→ **PROBLEM**
Write out every record exactly as it appears. Skip the pictures.

=== MATERIAL PROVIDED ===

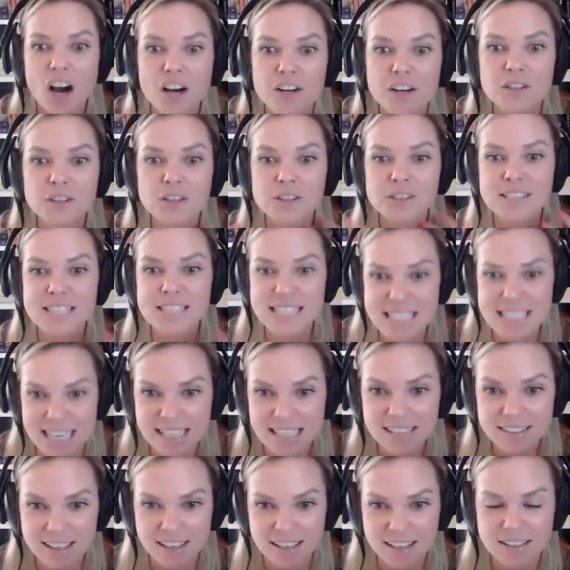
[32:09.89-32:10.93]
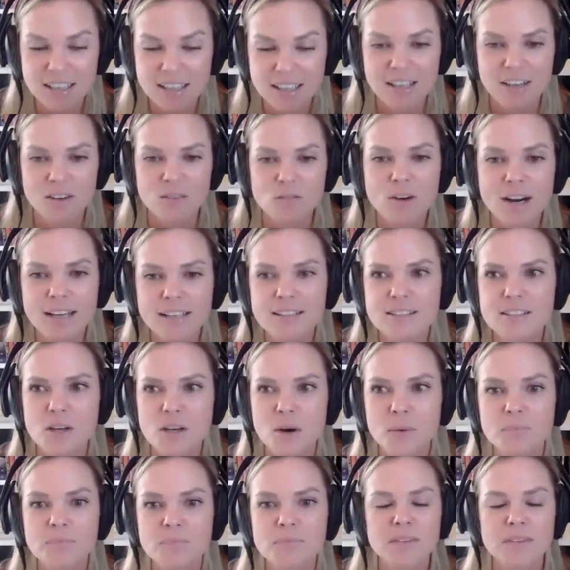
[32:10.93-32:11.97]
understanding, right?
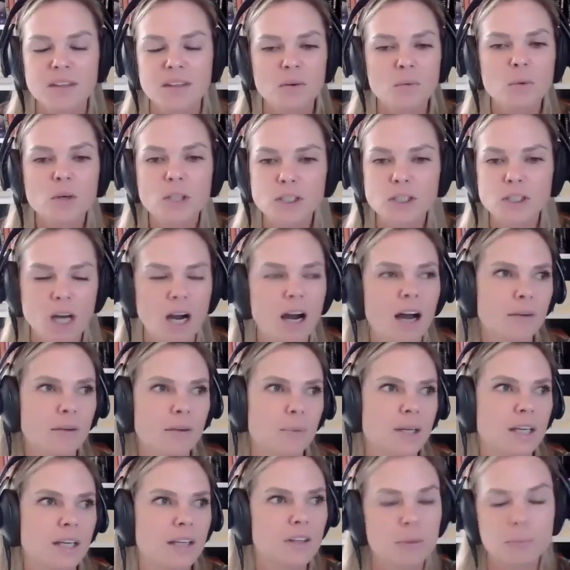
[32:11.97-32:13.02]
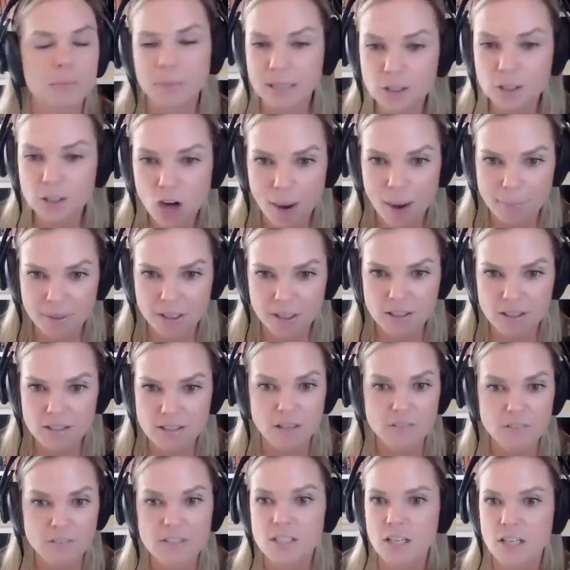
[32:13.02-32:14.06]
So we're taught we either beat the crap out of
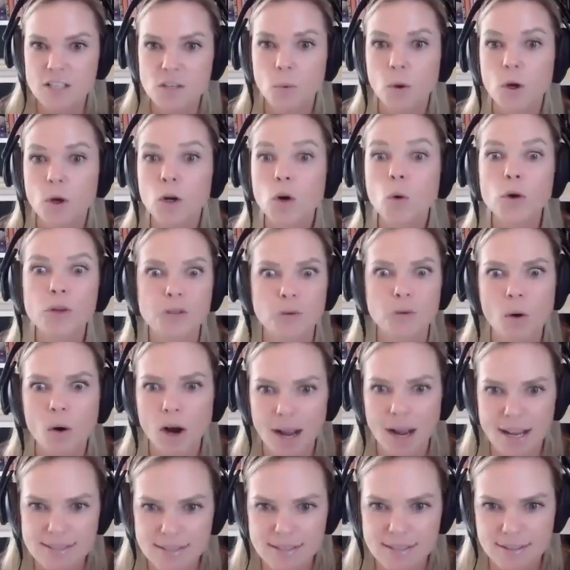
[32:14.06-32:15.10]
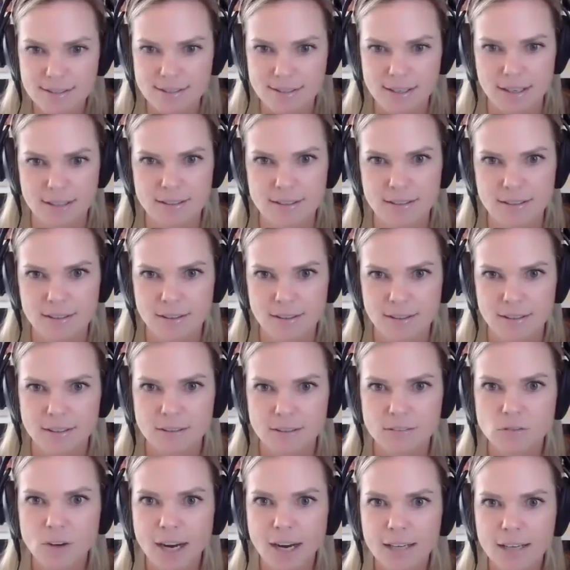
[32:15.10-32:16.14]
ourselves, doesn't work, or throw our heads in the sand,
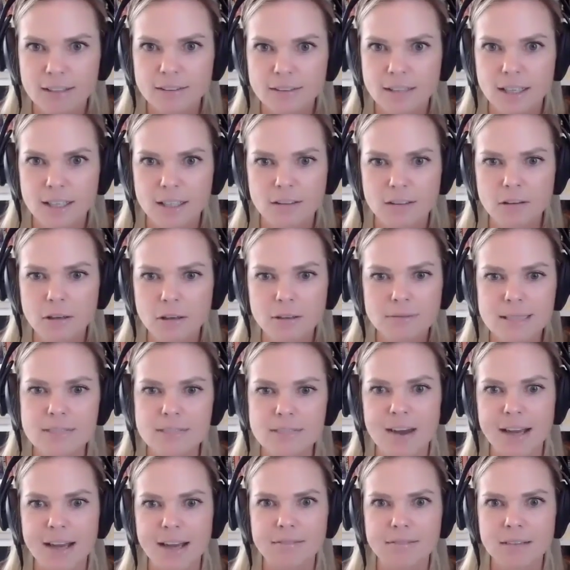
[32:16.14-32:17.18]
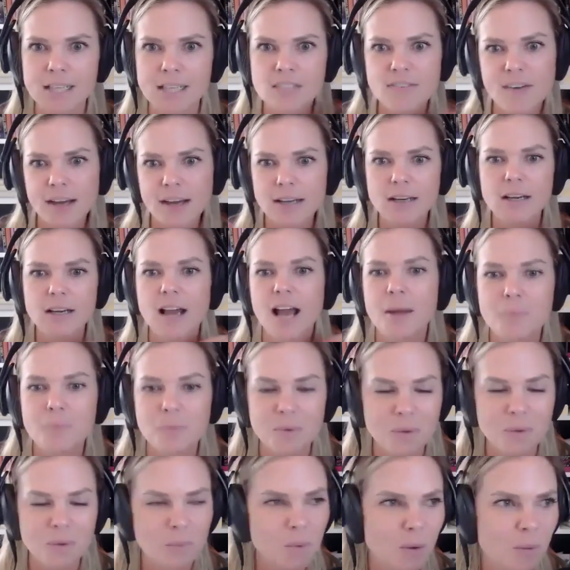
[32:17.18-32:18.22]
right? Like, oh, it's fine, it's fine. And
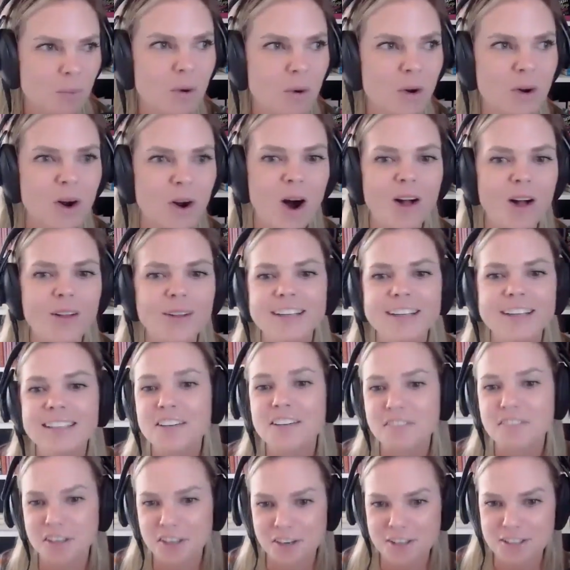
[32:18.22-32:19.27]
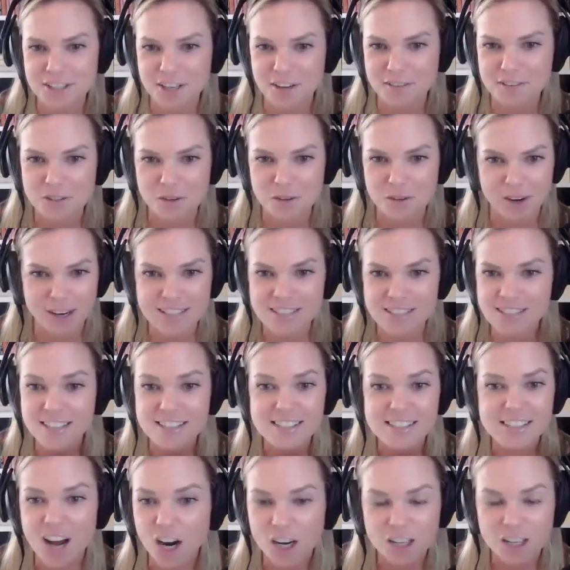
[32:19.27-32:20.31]
we'll, we'll call it giving ourselves grace.
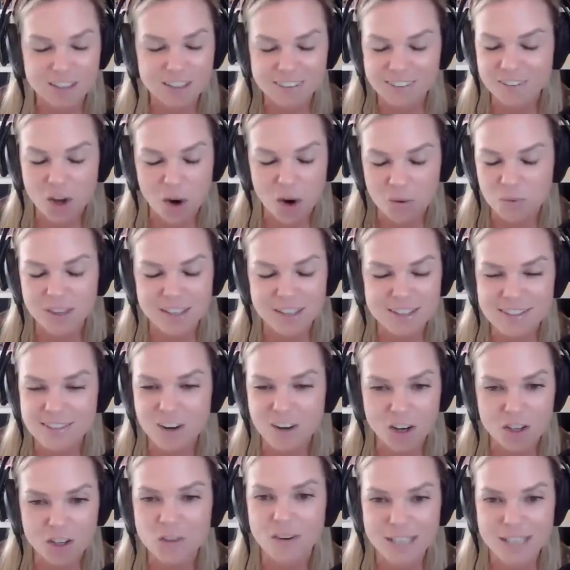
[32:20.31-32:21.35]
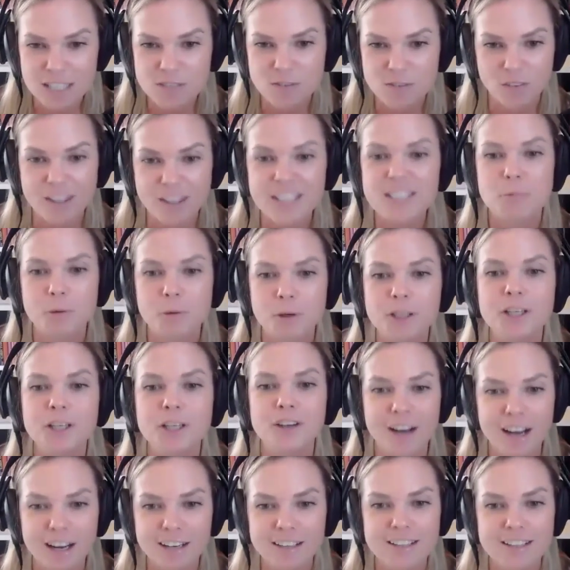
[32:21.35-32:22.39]
That's not, no, that's not graceful. That's putting
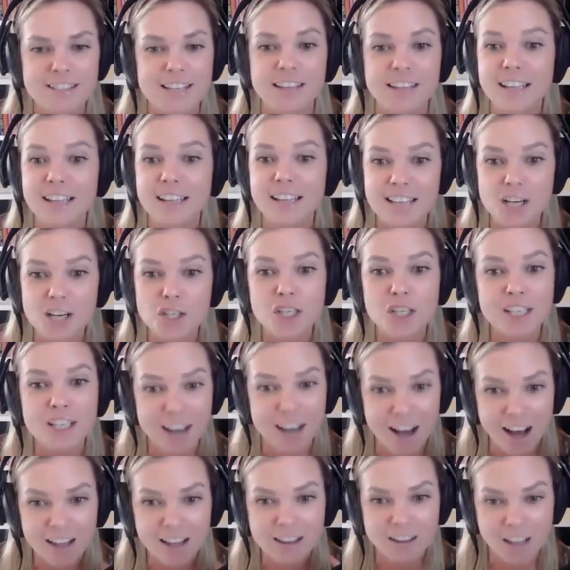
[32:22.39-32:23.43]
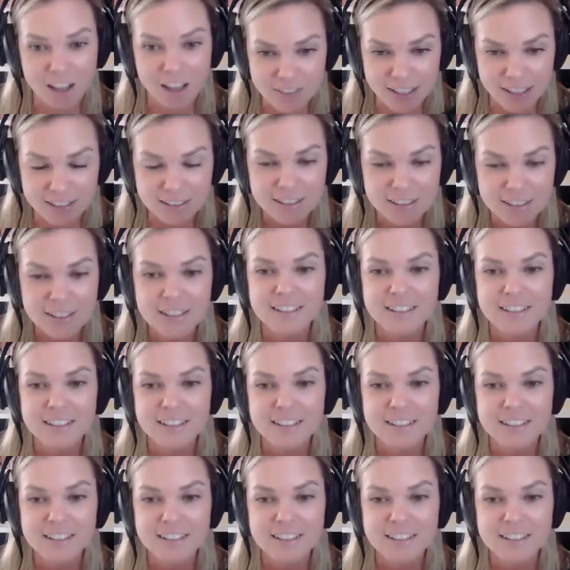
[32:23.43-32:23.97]
your head in the sand. That's actually not loving.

===

→ **EXPECTED OUTPUT**
[32:09.89-32:10.93]
[32:10.93-32:11.97]
understanding, right?
[32:11.97-32:13.02]
[32:13.02-32:14.06]
So we're taught we either beat the crap out of
[32:14.06-32:15.10]
[32:15.10-32:16.14]
ourselves, doesn't work, or throw our heads in the sand,
[32:16.14-32:17.18]
[32:17.18-32:18.22]
right? Like, oh, it's fine, it's fine. And
[32:18.22-32:19.27]
[32:19.27-32:20.31]
we'll, we'll call it giving ourselves grace.
[32:20.31-32:21.35]
[32:21.35-32:22.39]
That's not, no, that's not graceful. That's putting
[32:22.39-32:23.43]
[32:23.43-32:23.97]
your head in the sand. That's actually not loving.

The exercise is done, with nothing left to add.